Kids can be exhausting at all ages but we’re finding it especially challenging as they start to navigate the wildly bumpy emotions of being a pre-teen/teenager. Good news! We have a few tips to help you help your child better manage their emotions at any age. (P.S. This Life Line is helpful for us to deal with our own emotions too…)
Professor John Gottman is an expert on relationships and has done extensive research on parenting. In his studies, he discovered a few key things parents can do to help their children better deal with their emotions. If we can help our kids learn to recognize and deal with their feelings in a positive way, we will have taught them a skill that will serve them very well for the rest of their lives.
Tip 1: Tune in.
Be in tune with your child’s emotions, not just the resulting behavior (a key here is being aware of your own emotions as well!). If you can stay ahead of the behavior and start to see the warning signs, you can potentially prevent an outburst. Per Gottman, “Emotional awareness simply means that you recognize when you are feeling an emotion, you can identify your feelings and you are sensitive to the presence of emotions in other people.” Help role model how to tune into and regulate your feelings for your kids,; don’t shield them from yours or their big emotions.
Tip 2: REALLY listen
As hard as it may be, try to actively listen to your child before jumping in to fix things. Do your best to establish yourself as a safe haven for them to express their emotions and start to learn how to deal with some of the discomfort. Let them talk. Help them express themselves and validate that they are having their feelings. In this moment, you need to focus on just hearing your child. Put yourself in their shoes.
Tip 3: Connect.
Use your child’s emotional outburst as an opportunity to bond with your child in a positive way. (Yes, this is possible!) Turn these times into teaching moments by acknowledging your kid’s feelings and making any lessons about their actions not about their identity i.e. “We don’t throw food” (action based) versus “Why are you such a brat” (identity based).
Tip 4: Label feelings.
Help your kids learn the vocabulary to express how they are feeling. If you can help your kids put words to this ‘amorphous, scary, uncomfortable feeling’ and turn it into something that can be defined and is a normal part of life, it gives them a tool to start to process. Simple statements like “You feel angry, don’t you?’ helps them feel understood and provides the words to describe their emotions moving forward.
Tip 5: Set limits.
All emotions are acceptable as none of us really have control over what we feel but we learn that not all behavior based on these emotions is acceptable. Your children need to understand the difference between the two and clearly understand the boundaries for appropriate behavior.
Tip 6: Help problem solve
Now is not the time for you to solve your child’s problem but it is the time to help them brainstorm solutions and ideas on action they can take. Be patient and help them find solutions that are in line with your family values. This one takes practices so keep at it!

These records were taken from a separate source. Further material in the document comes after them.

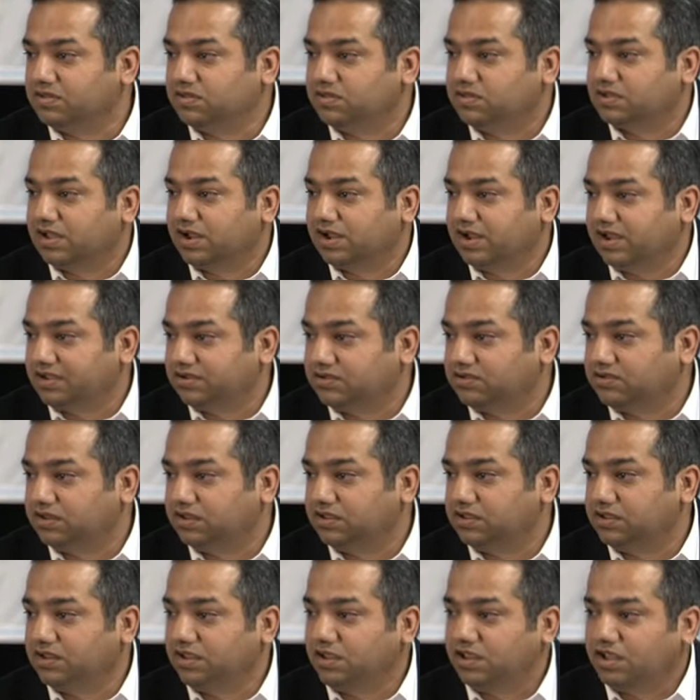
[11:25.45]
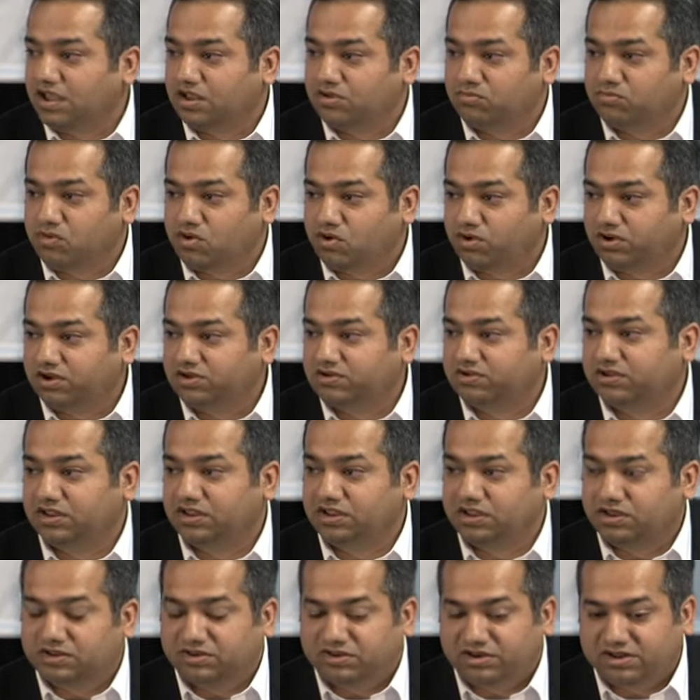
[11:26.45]
collecting and monitoring
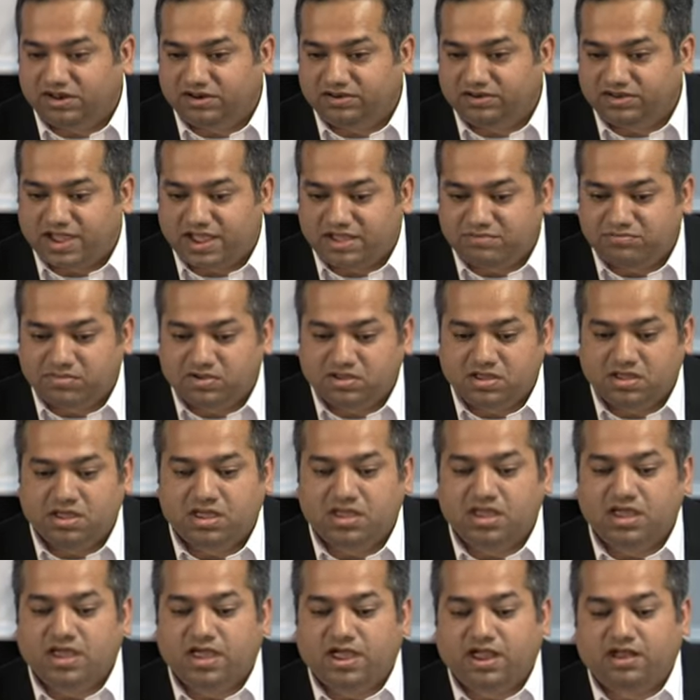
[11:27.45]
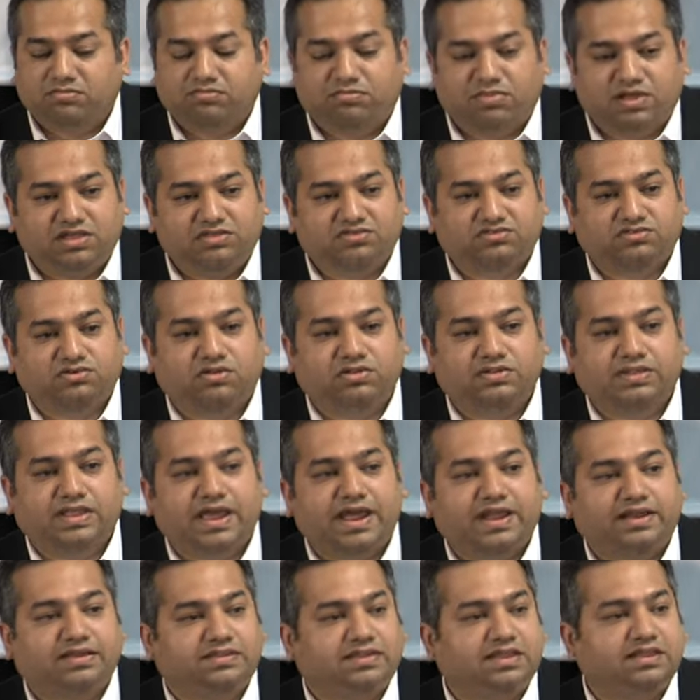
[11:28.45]
in real time, and based on
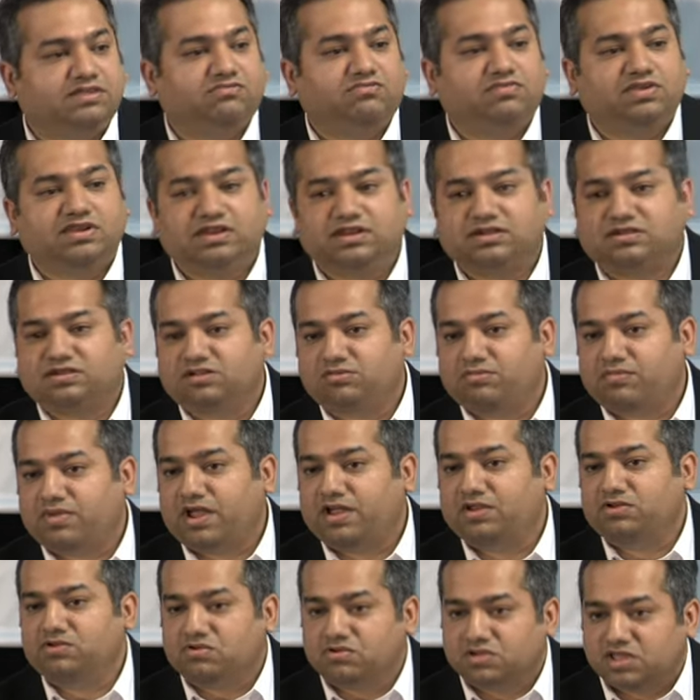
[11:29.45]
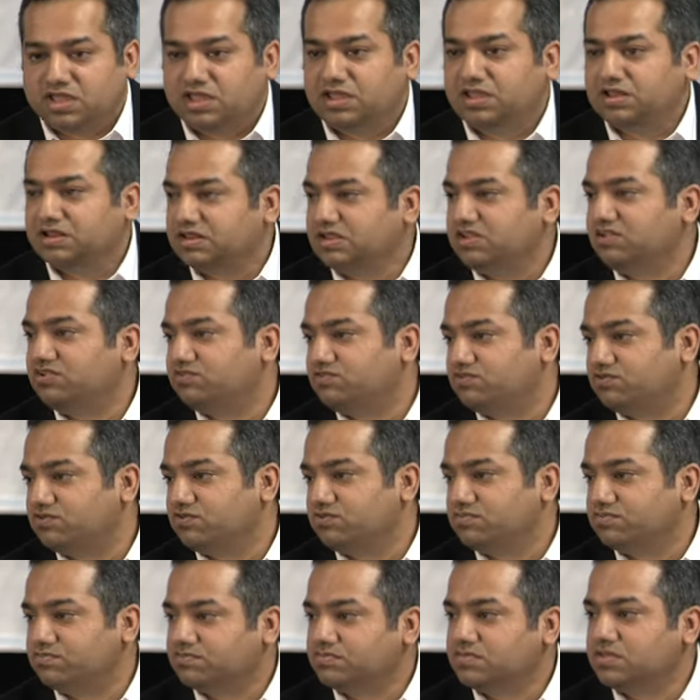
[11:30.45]
that, then we determined, okay, in each
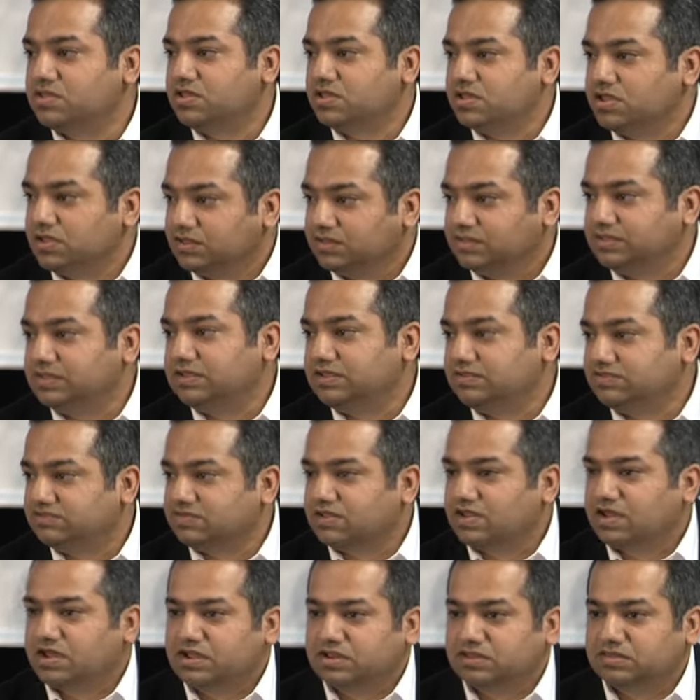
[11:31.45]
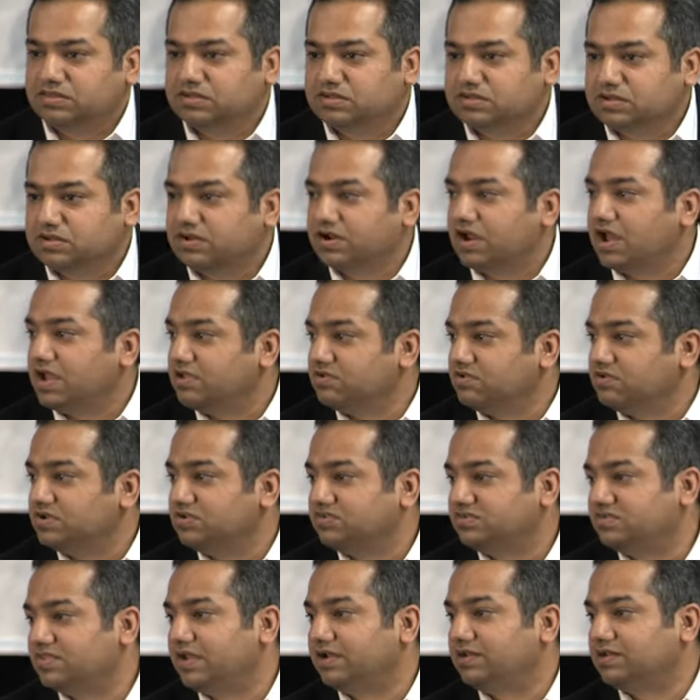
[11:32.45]
room, these are the CRA
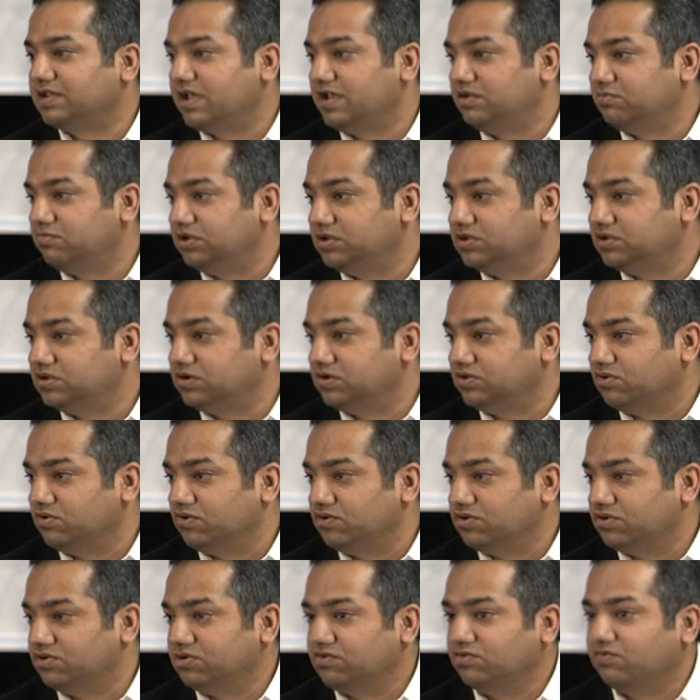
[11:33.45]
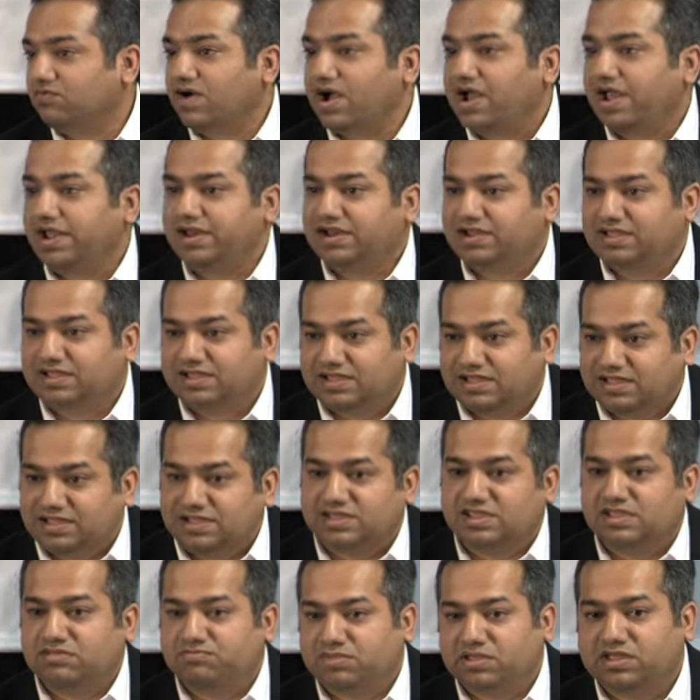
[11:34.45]
units that can be turned on, while
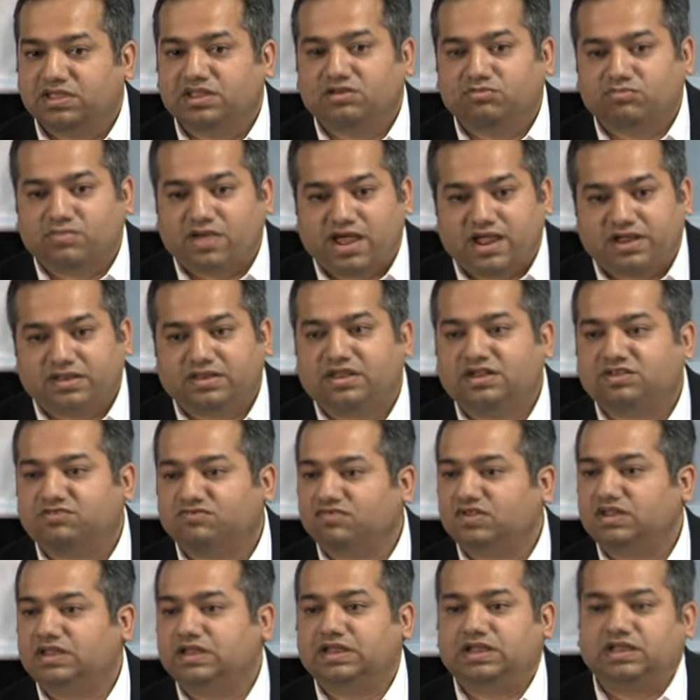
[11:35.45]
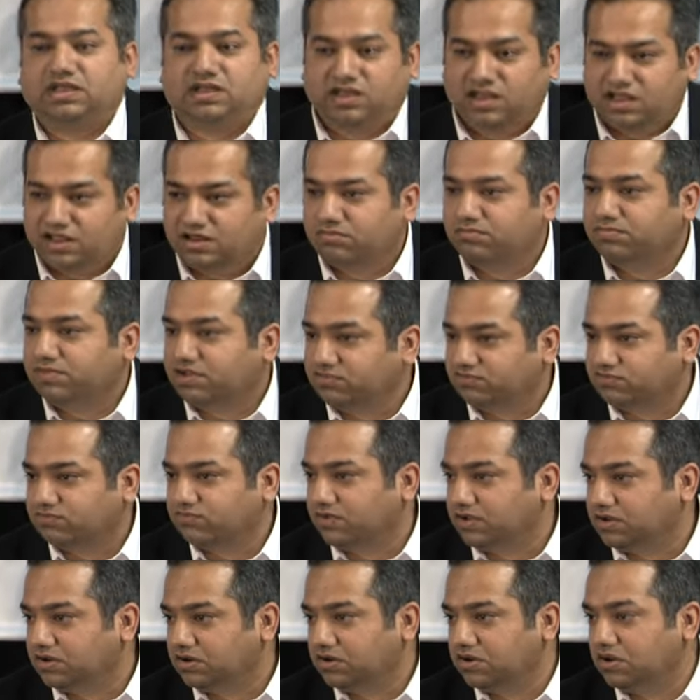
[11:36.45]
keeping in mind that we need
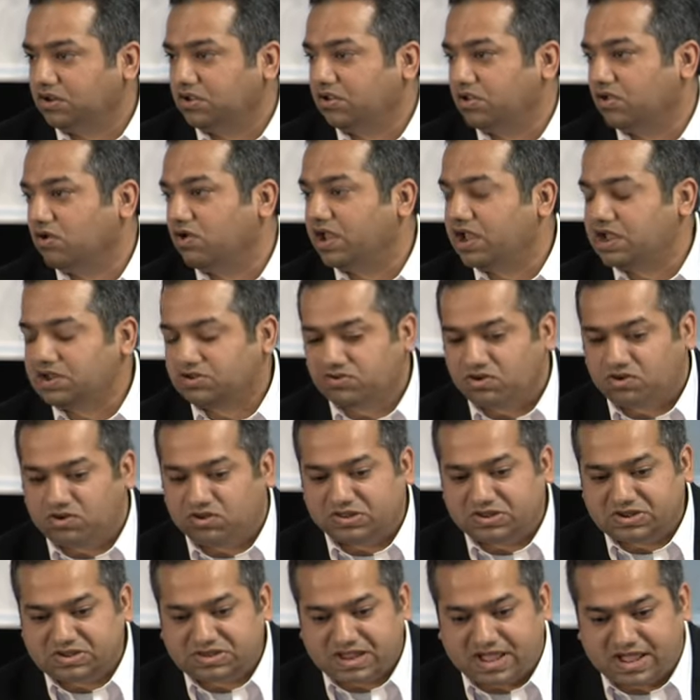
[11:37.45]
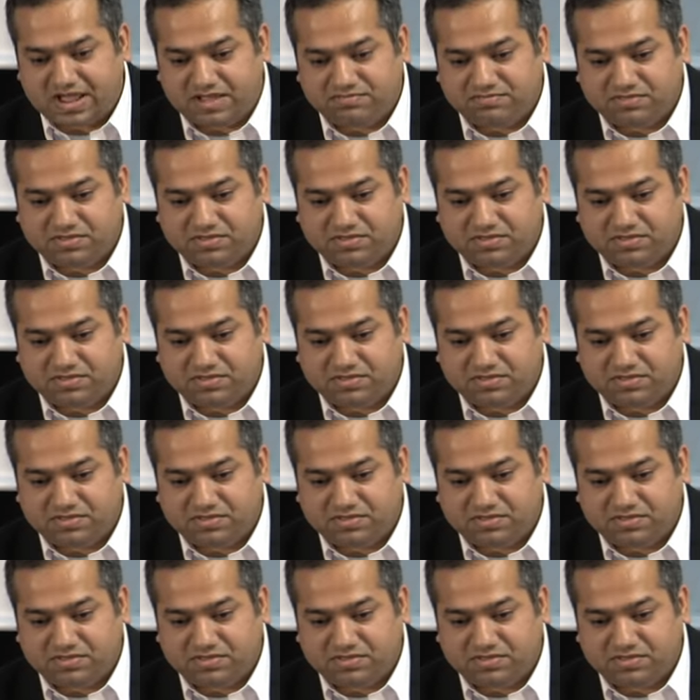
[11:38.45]
n+1 at all the time.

A few things to try to avoid:
- Try not to ignore or trivialize your child’s emotions.
- Don’t punish your kids for expressing their emotions.
- Not setting guidance or limits on bad behavior
These tips can be HARD to follow during the heat of the moment but Gottman found that you don’t have to address things immediately. The important part is to help your kids understand their emotions and how to handle those strong feelings when they arise.
By acknowledging your kid’s feelings, helping direct them through their emotions and helping them problem solve, we set them up with a strong foundation for the rest of their lives (and give ourselves a parenting boost as well!)